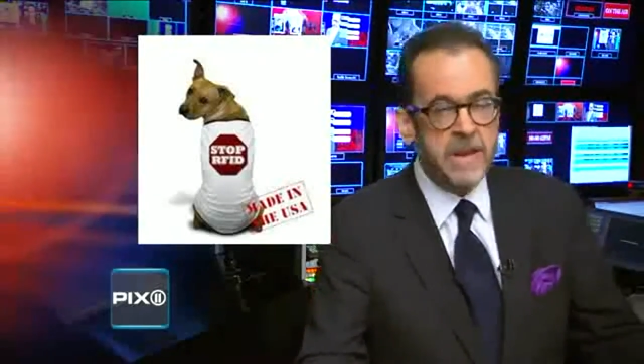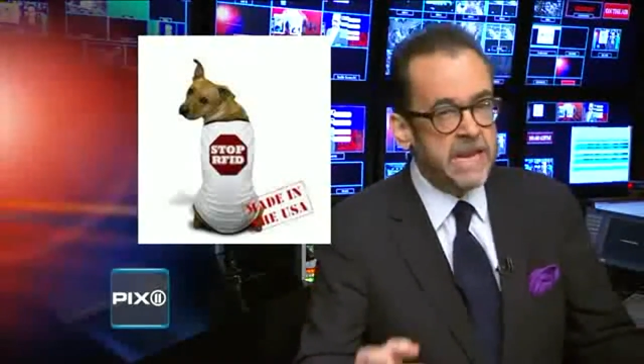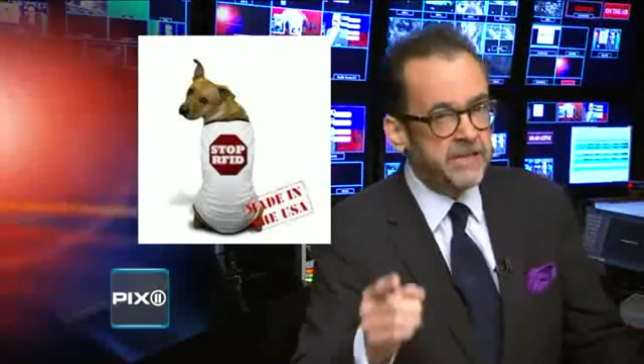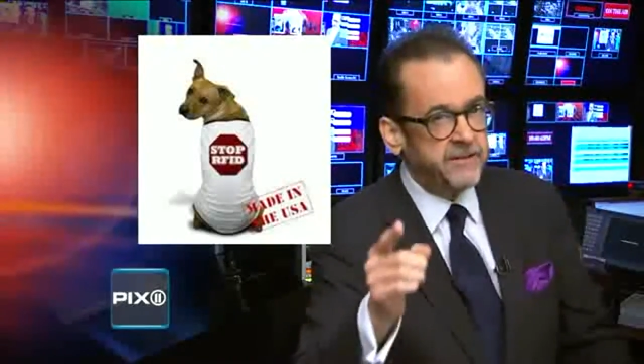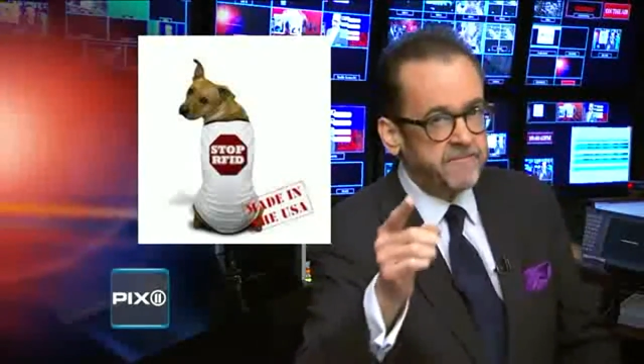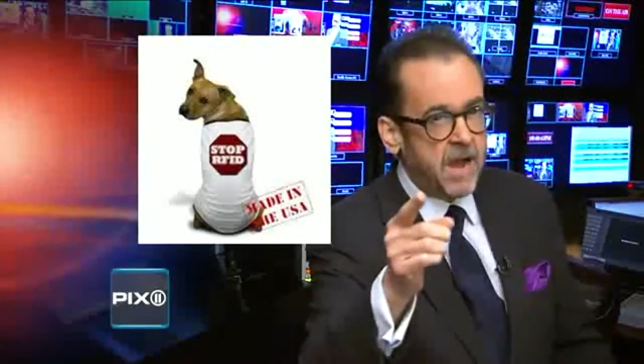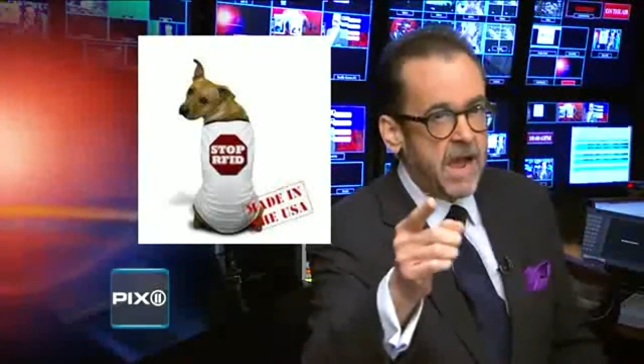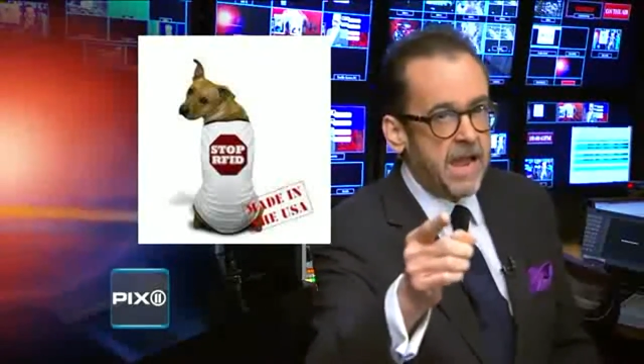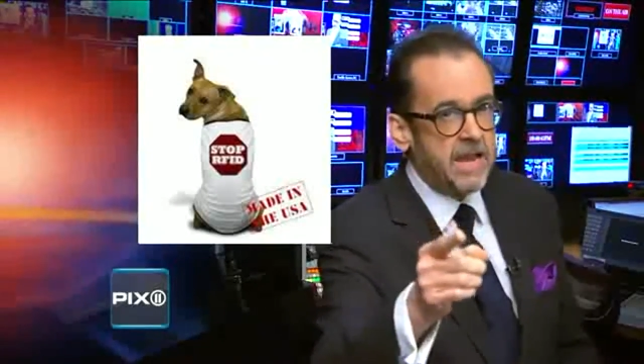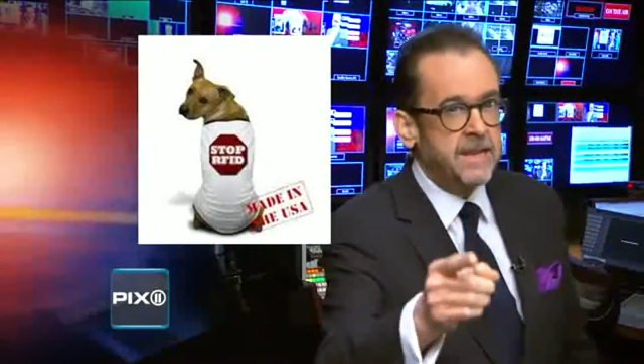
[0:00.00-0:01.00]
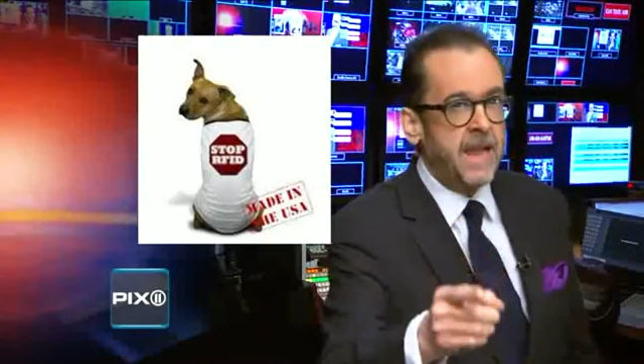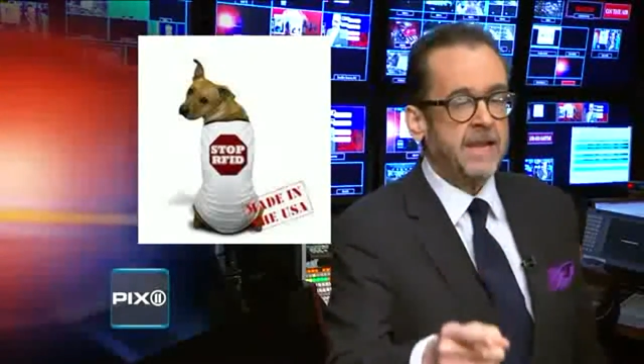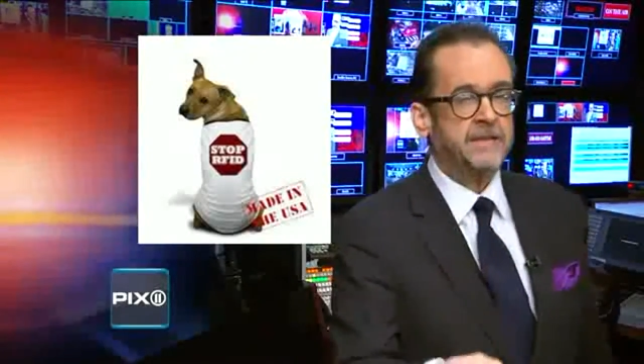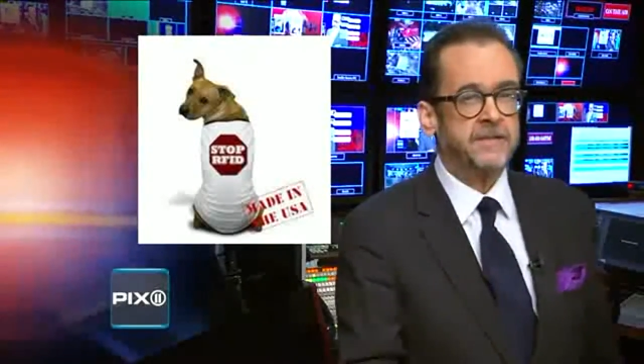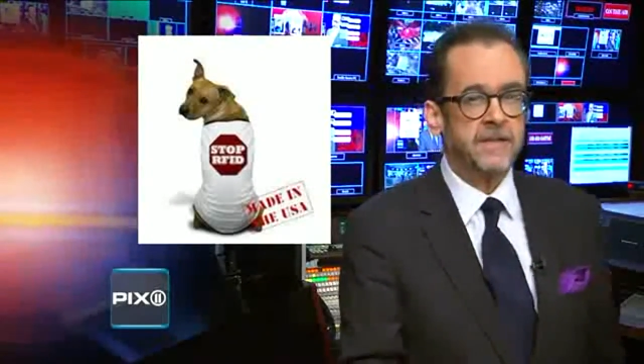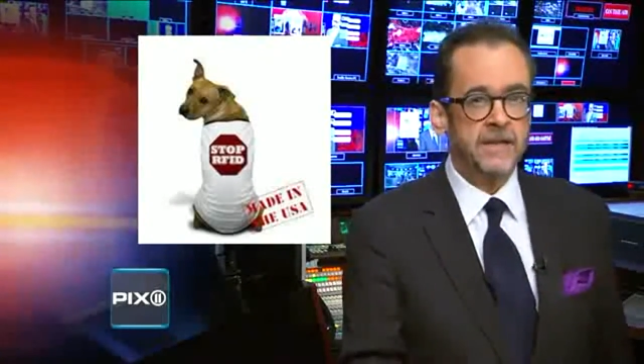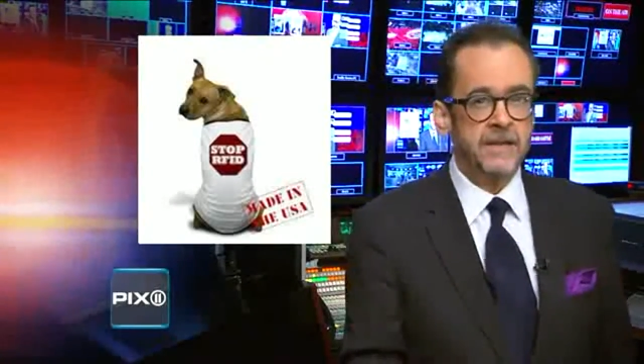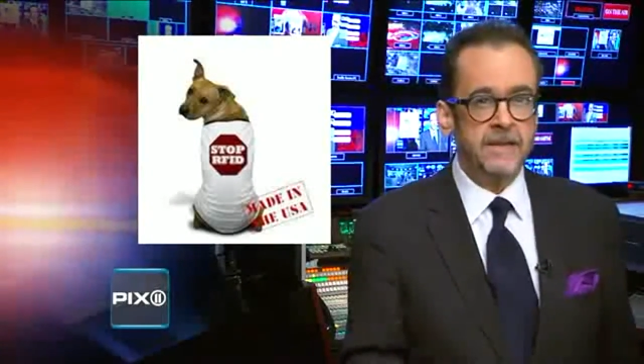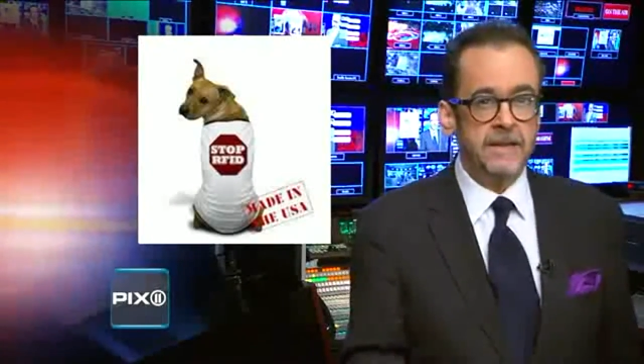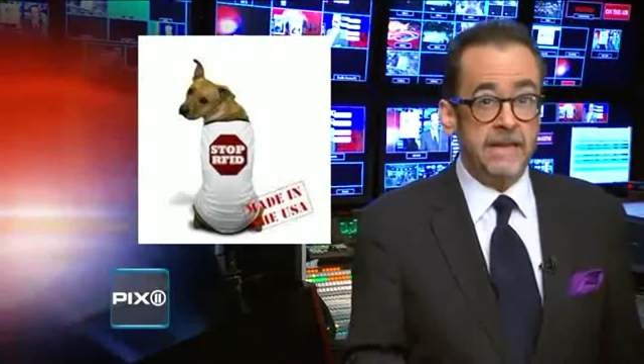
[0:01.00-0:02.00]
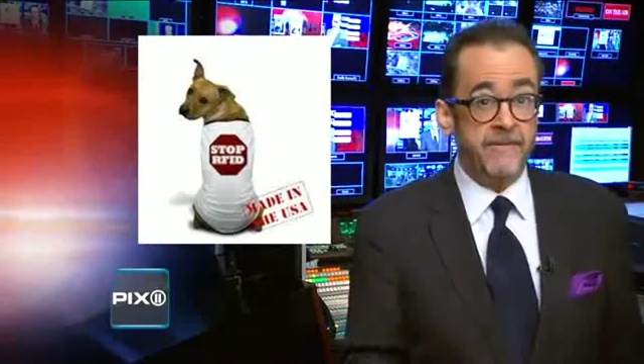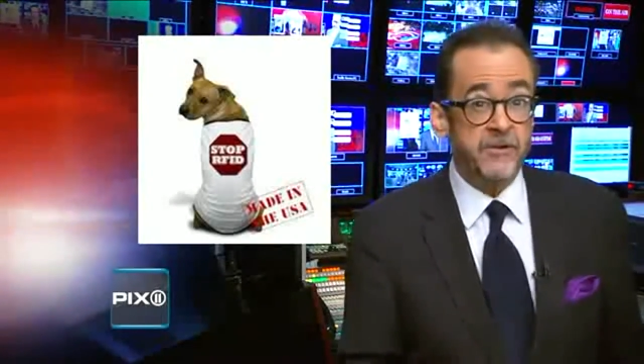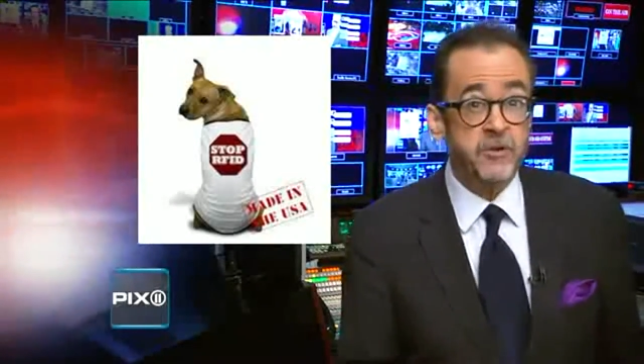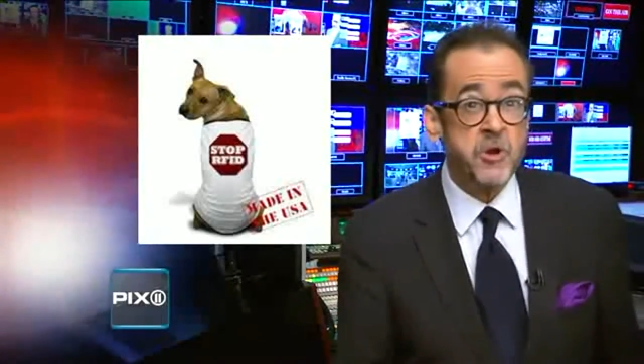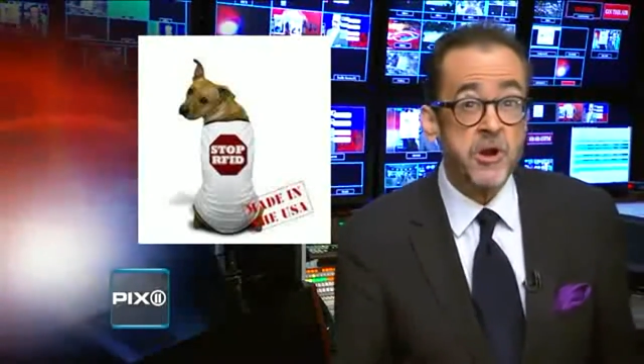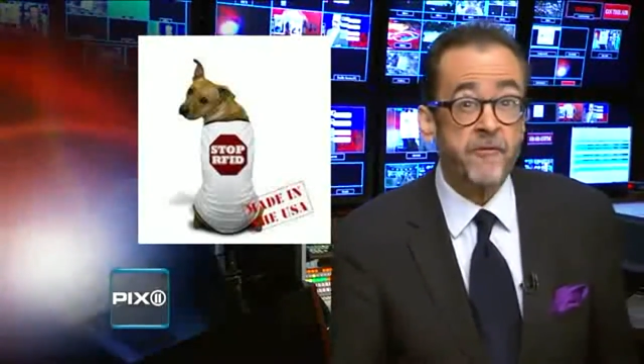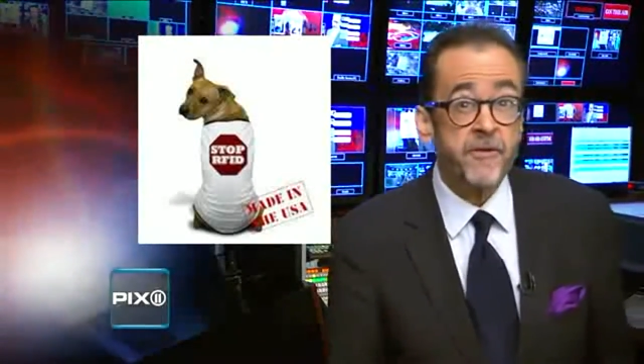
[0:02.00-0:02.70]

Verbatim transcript: Peace of mind. Next, if it's good enough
• • • •
### Aim of the task
Could you write out every line above exactly as it stands, with no images?

### Answer to the problem
[0:00.00-0:01.00]
[0:01.00-0:02.00]
[0:02.00-0:02.70]

Verbatim transcript: Peace of mind. Next, if it's good enough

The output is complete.